-
Notes de travail
Ce patrimoine résulte du travail engagé par mes parents au tournant des années 1960 pour l'étude et la publication des mémoires de leur grand-père, Joannès Caton, déporté communard à l'Île des Pins. Ce projet s'est transformé en un artisanat de méta-recherche anthropologique citoyenne, auquel j'ai été formé et qu'il m'a été testamentairement dévolu de poursuivre avec ceux de mes frères et sœurs qui le souhaiteraient. Il porte sur la patrimonialité culturelle immatérielle, de la préhistoire à l'intelligence artificielle, suite citoyenne à mon expérience (1985/86) de faisabilité industrielle (Groupe McDonnell Douglas) d'un "internet étendu de l'augmenté" (qui a conduit à la réduction architecturale intermédiaire de l'internet actuel).
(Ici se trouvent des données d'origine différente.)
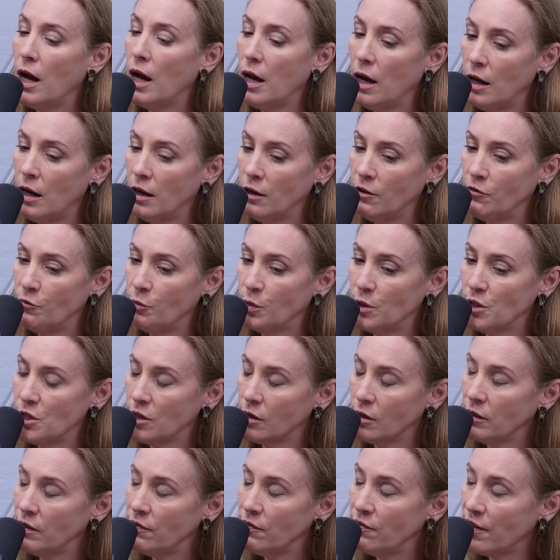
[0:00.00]
of
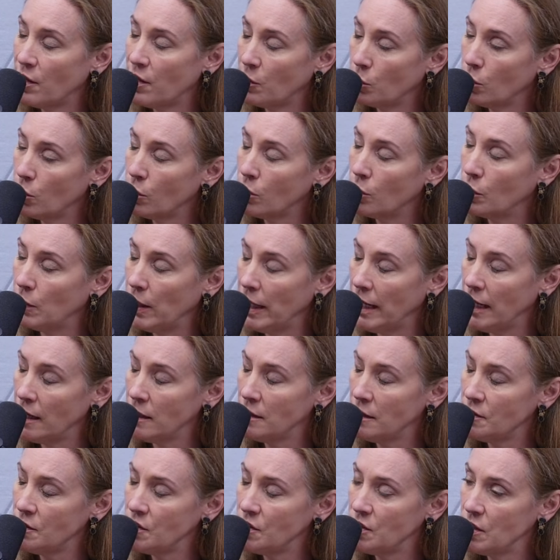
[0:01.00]
particularly federal
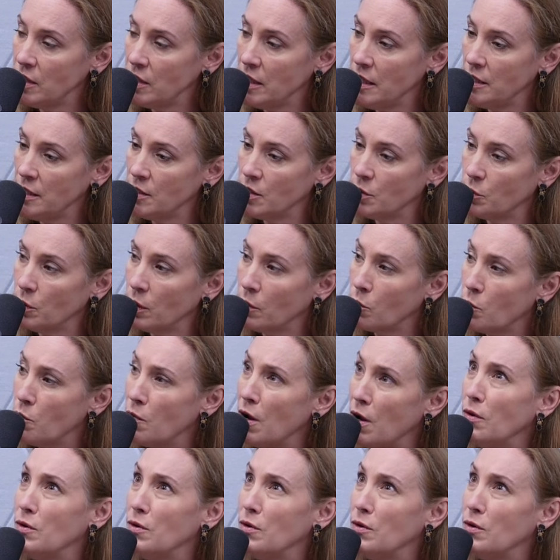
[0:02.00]
grants is, a re-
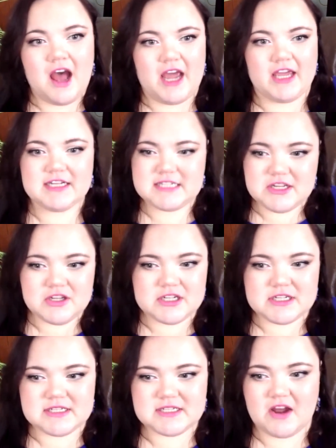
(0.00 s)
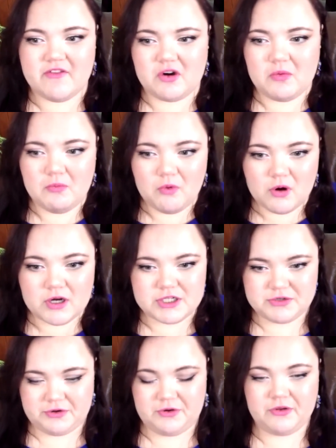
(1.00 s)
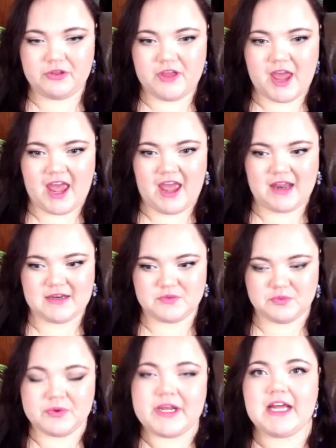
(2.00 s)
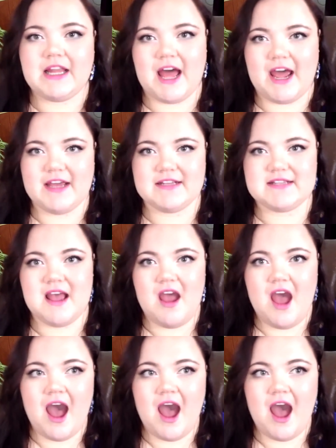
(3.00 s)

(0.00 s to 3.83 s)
I continue to discover more truth and realize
Par ailleurs, une expérience juridique est en cours, voulue par mes parents, permettant à mes frères et sœurs de participer par leurs objections légitimes, visant à :
- Formaliser le droit de transmission des patrimoines culturels immatériels privés, par un schéma d'ingénierie notariale universel des plus simples : droit d'accès à tous les ayants droit et désignés, gestion consensuelle.